## WHAT THIS TASK INVOLVES
Which lines of the records contain the word "frames"? Copy each one.

## INPUT FOR THIS TASK
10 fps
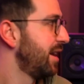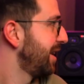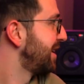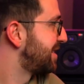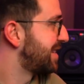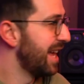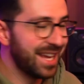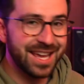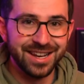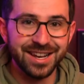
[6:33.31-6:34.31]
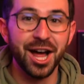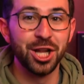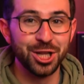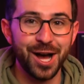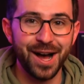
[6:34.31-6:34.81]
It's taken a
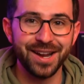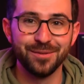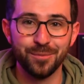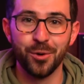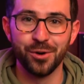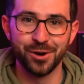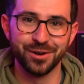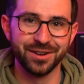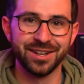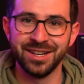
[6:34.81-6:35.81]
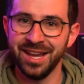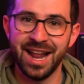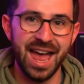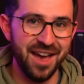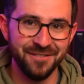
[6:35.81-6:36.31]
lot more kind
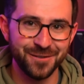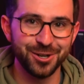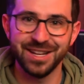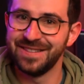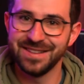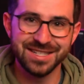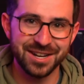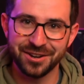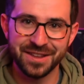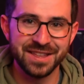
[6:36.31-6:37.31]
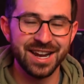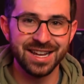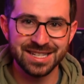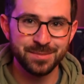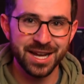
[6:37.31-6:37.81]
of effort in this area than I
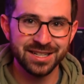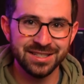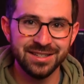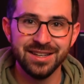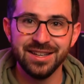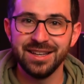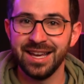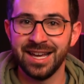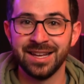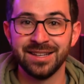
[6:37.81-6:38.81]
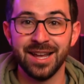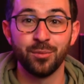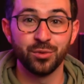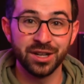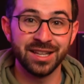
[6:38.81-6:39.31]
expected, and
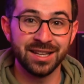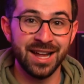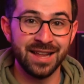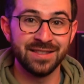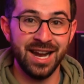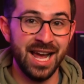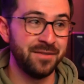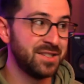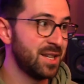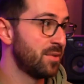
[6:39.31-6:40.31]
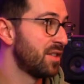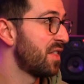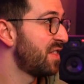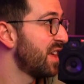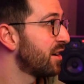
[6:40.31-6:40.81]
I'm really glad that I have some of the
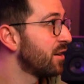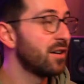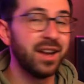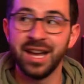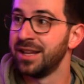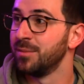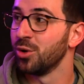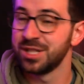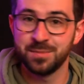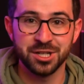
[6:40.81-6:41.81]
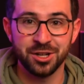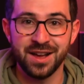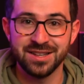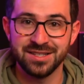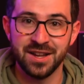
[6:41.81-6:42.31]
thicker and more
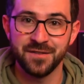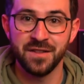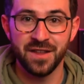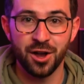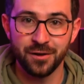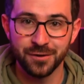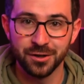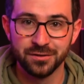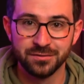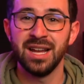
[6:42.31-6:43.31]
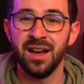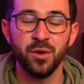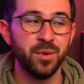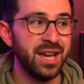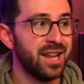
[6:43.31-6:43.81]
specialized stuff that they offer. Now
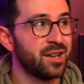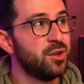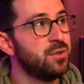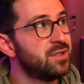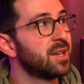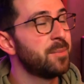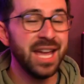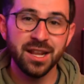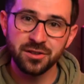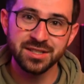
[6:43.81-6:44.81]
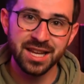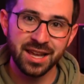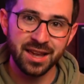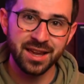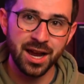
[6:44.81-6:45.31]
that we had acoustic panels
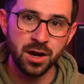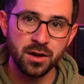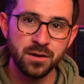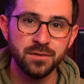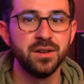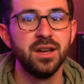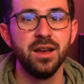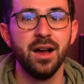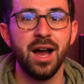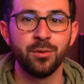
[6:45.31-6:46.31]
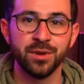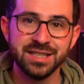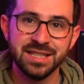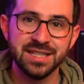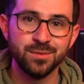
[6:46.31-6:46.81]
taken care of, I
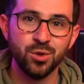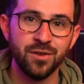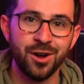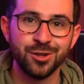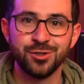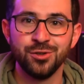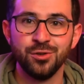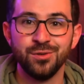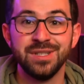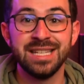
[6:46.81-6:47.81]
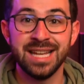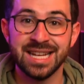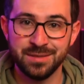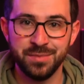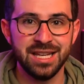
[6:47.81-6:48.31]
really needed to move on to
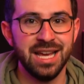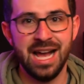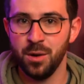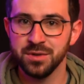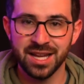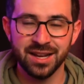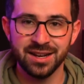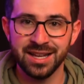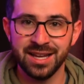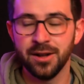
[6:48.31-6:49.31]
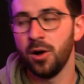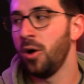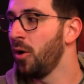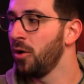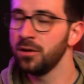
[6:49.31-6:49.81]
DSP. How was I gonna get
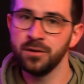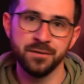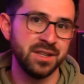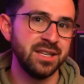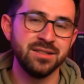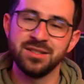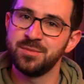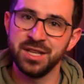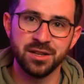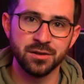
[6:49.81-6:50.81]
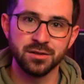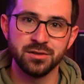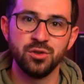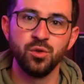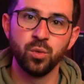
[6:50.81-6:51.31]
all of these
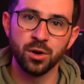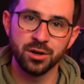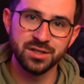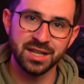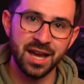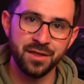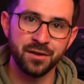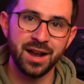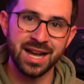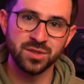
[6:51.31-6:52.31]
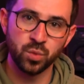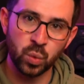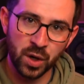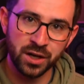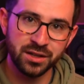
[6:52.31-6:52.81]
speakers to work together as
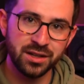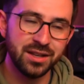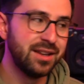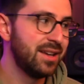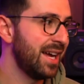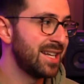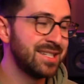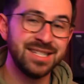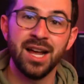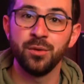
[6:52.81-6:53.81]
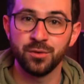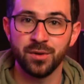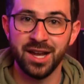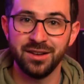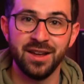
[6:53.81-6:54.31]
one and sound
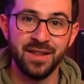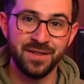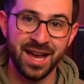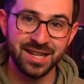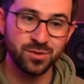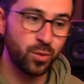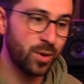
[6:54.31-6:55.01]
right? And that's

--

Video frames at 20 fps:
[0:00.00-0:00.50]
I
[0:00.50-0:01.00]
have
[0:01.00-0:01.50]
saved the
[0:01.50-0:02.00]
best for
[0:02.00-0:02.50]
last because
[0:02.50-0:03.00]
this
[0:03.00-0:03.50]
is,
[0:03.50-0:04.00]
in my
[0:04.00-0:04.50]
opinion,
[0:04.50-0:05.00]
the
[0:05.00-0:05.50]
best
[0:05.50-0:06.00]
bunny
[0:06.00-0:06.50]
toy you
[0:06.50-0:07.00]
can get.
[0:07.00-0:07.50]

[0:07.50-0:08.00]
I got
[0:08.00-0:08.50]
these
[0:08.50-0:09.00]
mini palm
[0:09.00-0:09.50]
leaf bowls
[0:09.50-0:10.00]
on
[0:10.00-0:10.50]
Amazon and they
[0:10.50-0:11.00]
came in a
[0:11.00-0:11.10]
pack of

---

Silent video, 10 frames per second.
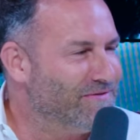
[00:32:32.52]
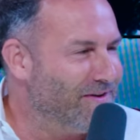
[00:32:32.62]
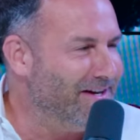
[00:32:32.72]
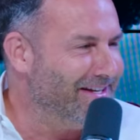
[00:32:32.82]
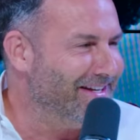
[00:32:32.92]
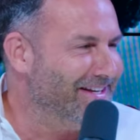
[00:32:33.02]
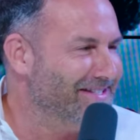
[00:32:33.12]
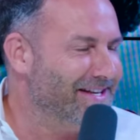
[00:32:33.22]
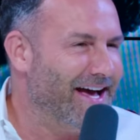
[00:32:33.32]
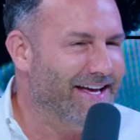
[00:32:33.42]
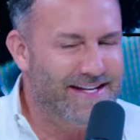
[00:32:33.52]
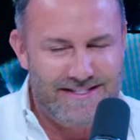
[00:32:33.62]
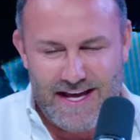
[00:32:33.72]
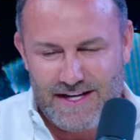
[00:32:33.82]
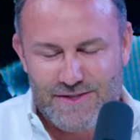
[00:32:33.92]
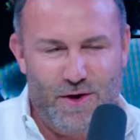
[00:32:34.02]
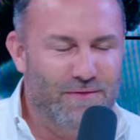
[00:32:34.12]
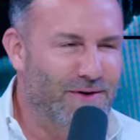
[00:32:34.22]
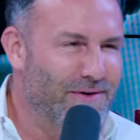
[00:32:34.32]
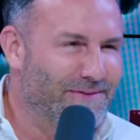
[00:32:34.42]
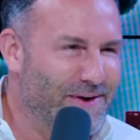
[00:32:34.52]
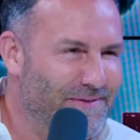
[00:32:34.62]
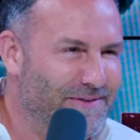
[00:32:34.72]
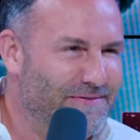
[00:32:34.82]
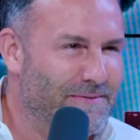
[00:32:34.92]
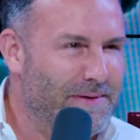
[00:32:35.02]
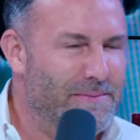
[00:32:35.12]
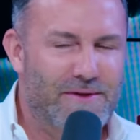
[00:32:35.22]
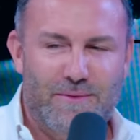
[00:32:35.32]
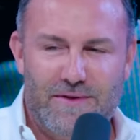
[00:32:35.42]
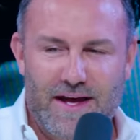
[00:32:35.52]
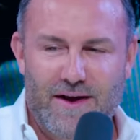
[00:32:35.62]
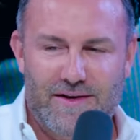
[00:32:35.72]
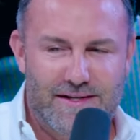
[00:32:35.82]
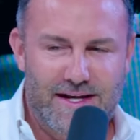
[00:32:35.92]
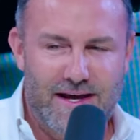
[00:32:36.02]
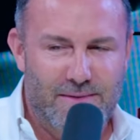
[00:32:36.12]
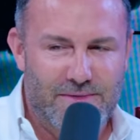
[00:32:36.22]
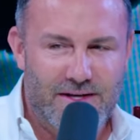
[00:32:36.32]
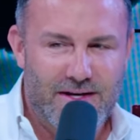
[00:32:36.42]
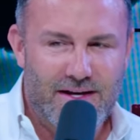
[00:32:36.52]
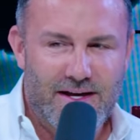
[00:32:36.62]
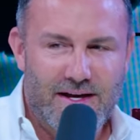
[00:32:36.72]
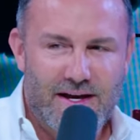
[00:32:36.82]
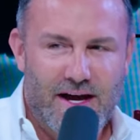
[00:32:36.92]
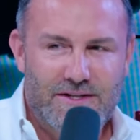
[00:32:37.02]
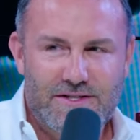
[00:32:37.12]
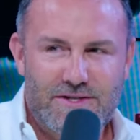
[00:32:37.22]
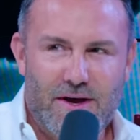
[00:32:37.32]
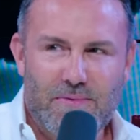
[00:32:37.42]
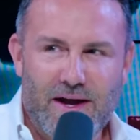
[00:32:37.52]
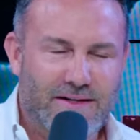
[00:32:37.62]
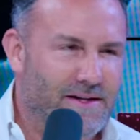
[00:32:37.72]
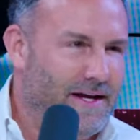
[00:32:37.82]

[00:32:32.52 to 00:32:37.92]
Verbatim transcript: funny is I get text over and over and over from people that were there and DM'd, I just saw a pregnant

## SOLUTION TO THE PROBLEM
Video frames at 20 fps:
Silent video, 10 frames per second.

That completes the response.